▶ Collected data
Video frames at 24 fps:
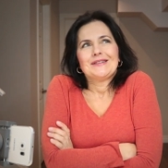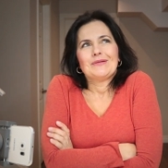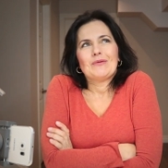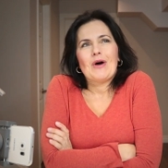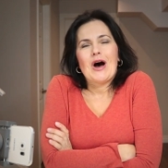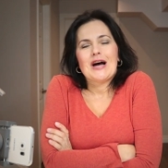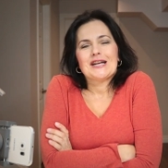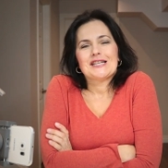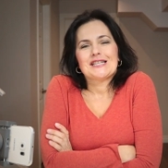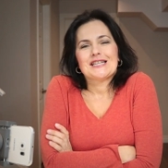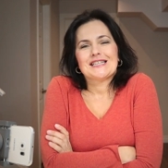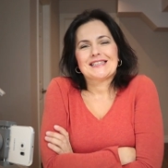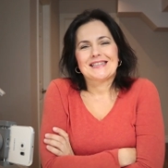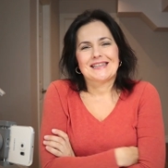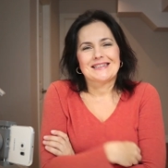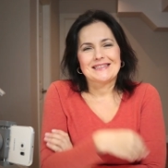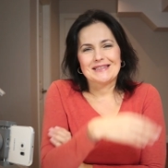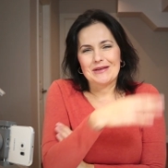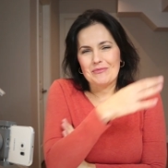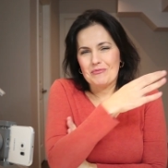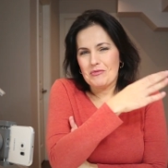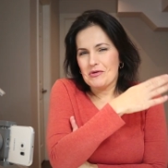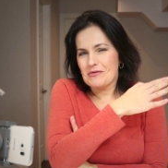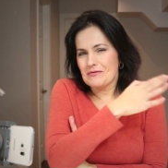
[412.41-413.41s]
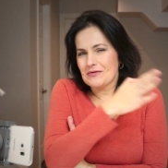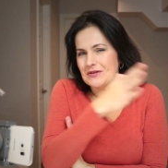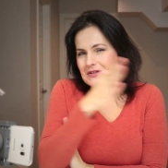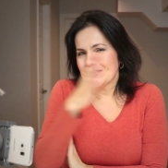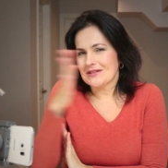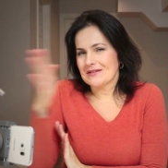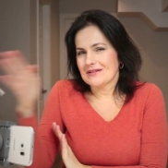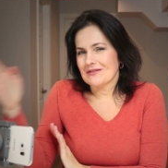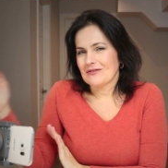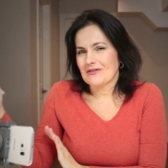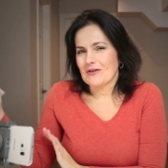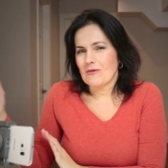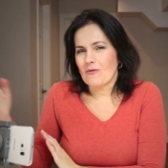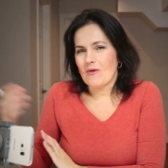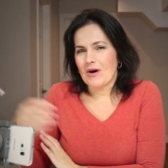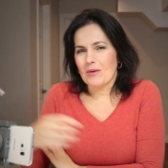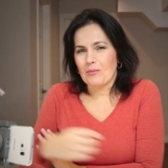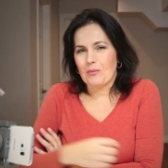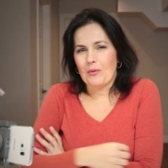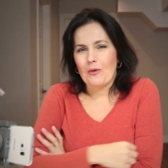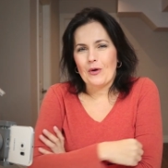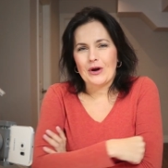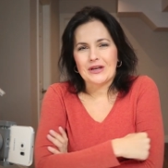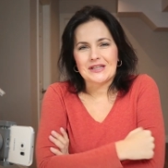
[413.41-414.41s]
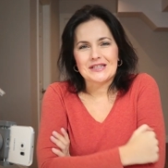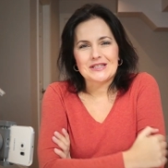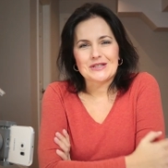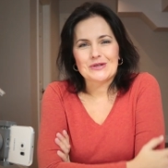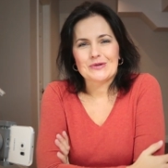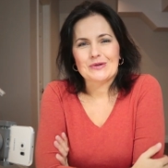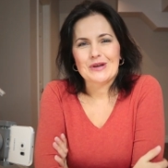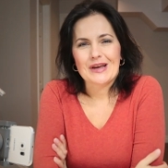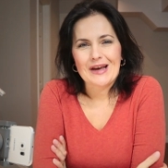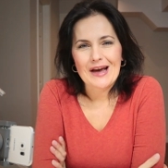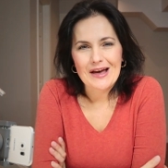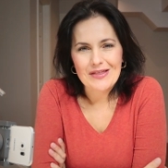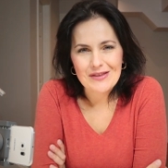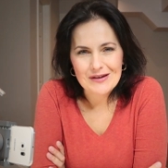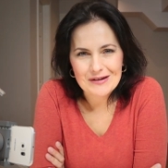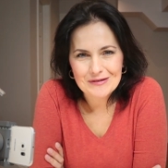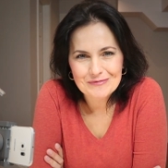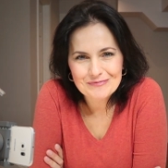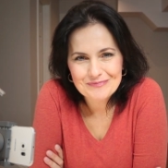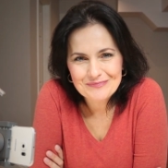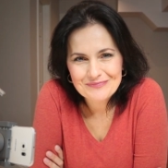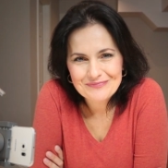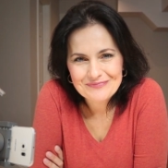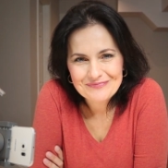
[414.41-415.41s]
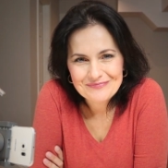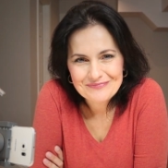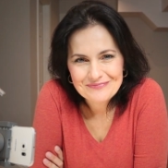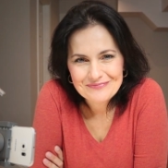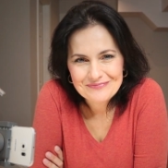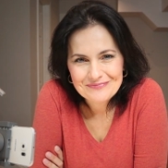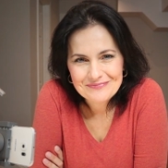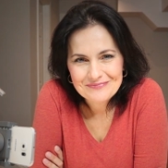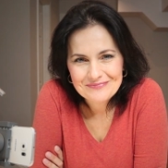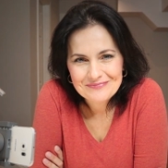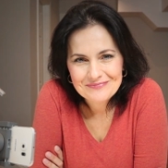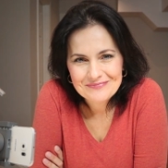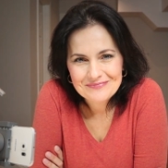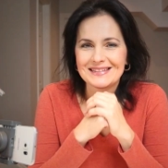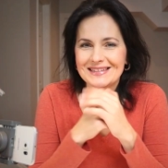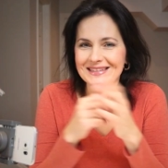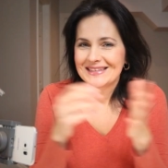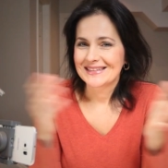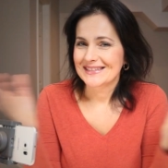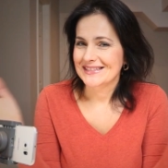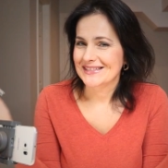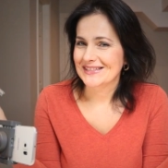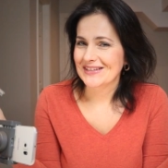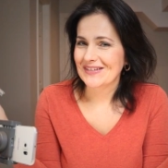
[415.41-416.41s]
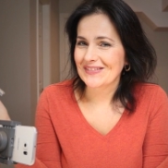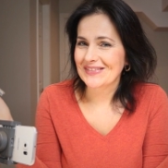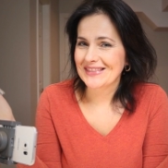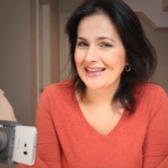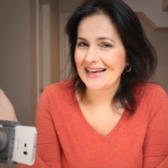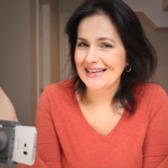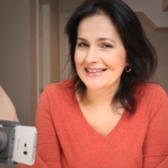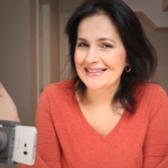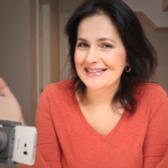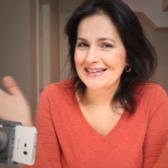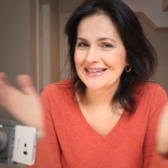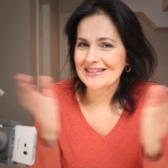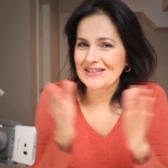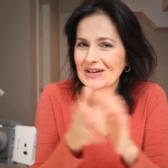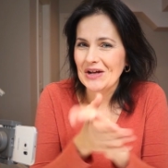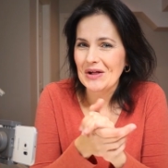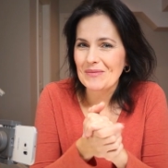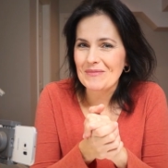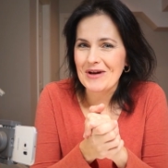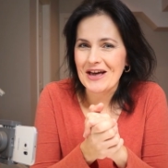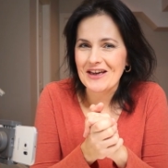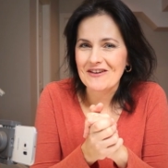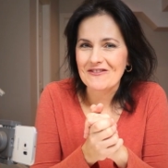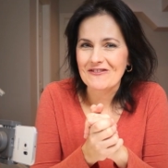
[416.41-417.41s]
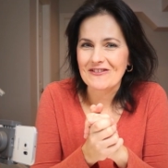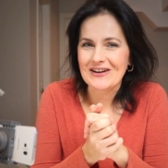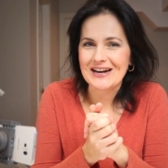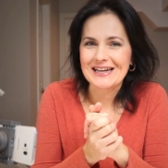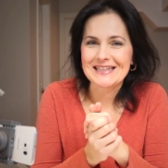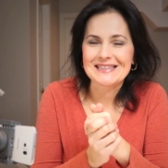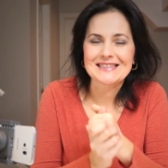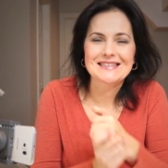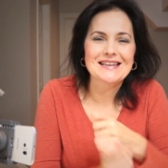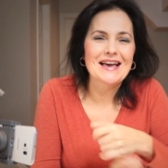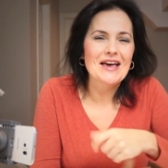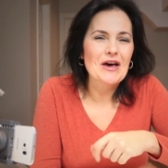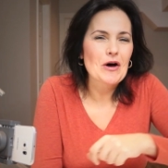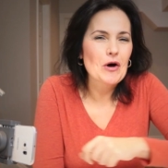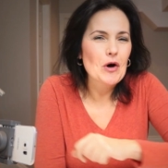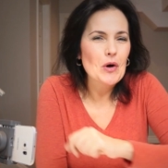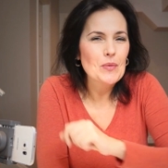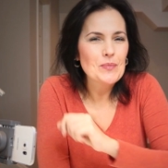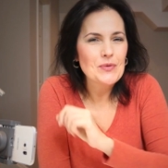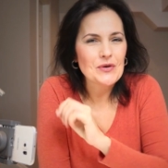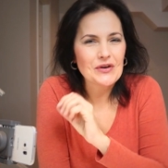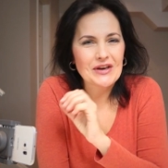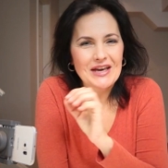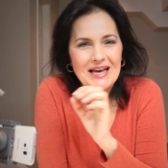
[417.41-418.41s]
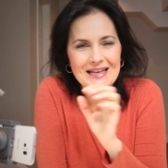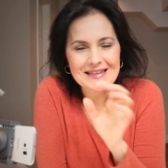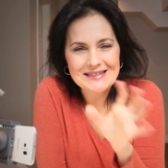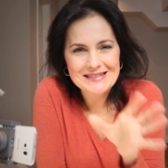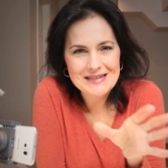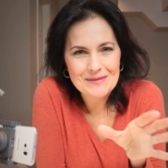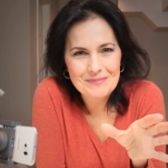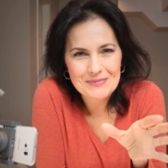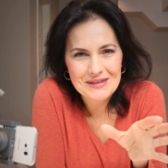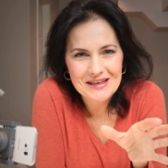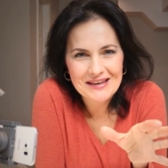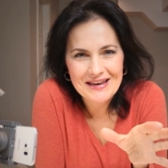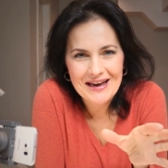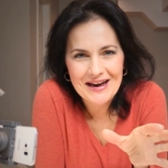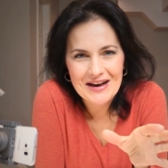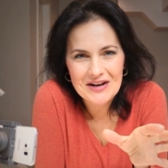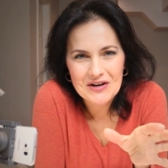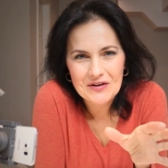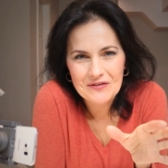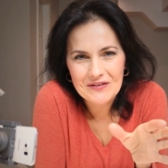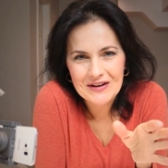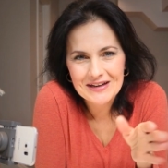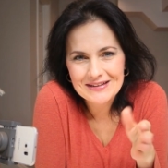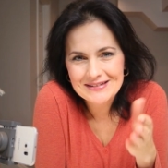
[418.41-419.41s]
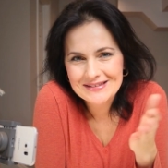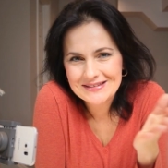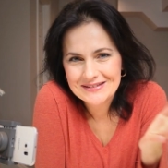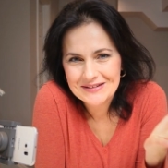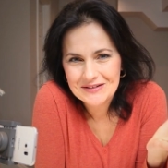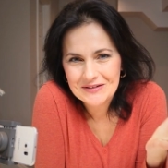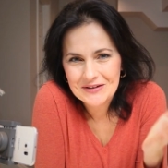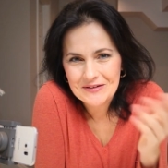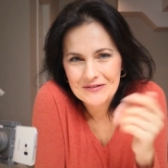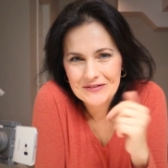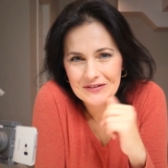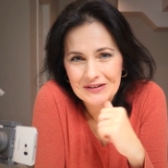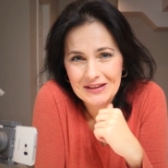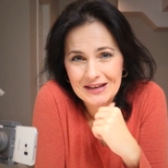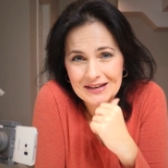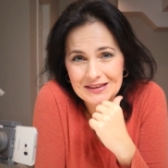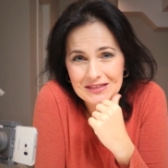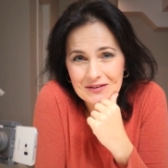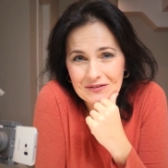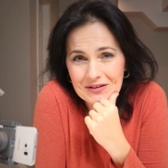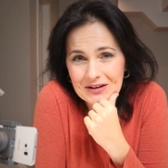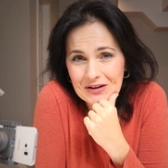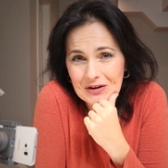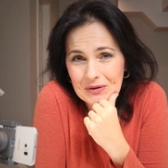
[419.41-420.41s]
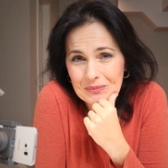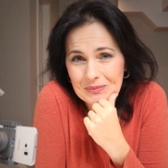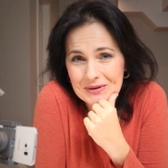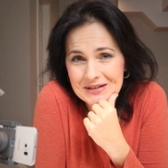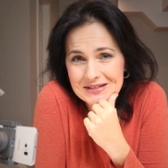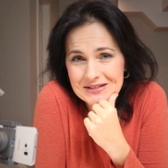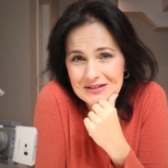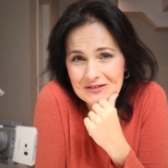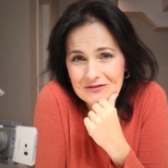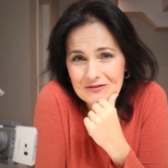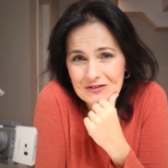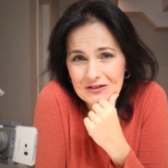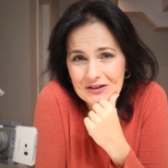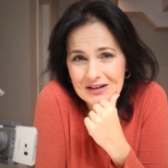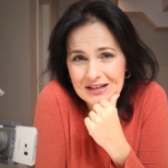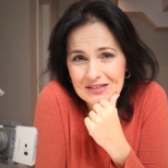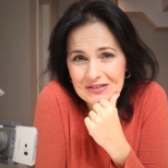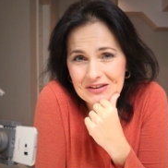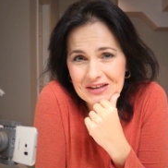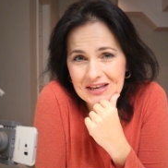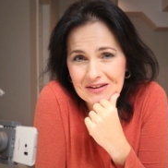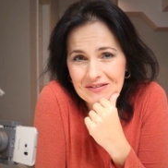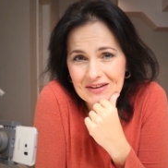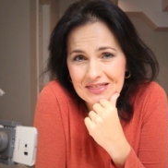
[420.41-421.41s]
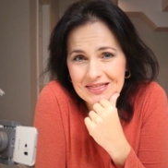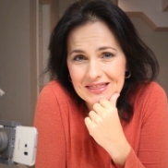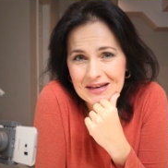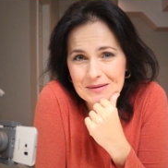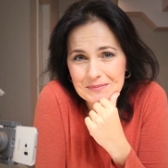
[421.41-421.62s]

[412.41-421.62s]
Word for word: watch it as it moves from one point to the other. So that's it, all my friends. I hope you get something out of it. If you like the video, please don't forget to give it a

▶ TASK OBJECTIVE
Without the images, output all the entries exactly as they stand.

▶ ANSWER TO THE EXERCISE
Video frames at 24 fps:
[412.41-413.41s]
[413.41-414.41s]
[414.41-415.41s]
[415.41-416.41s]
[416.41-417.41s]
[417.41-418.41s]
[418.41-419.41s]
[419.41-420.41s]
[420.41-421.41s]
[421.41-421.62s]

[412.41-421.62s]
Word for word: watch it as it moves from one point to the other. So that's it, all my friends. I hope you get something out of it. If you like the video, please don't forget to give it a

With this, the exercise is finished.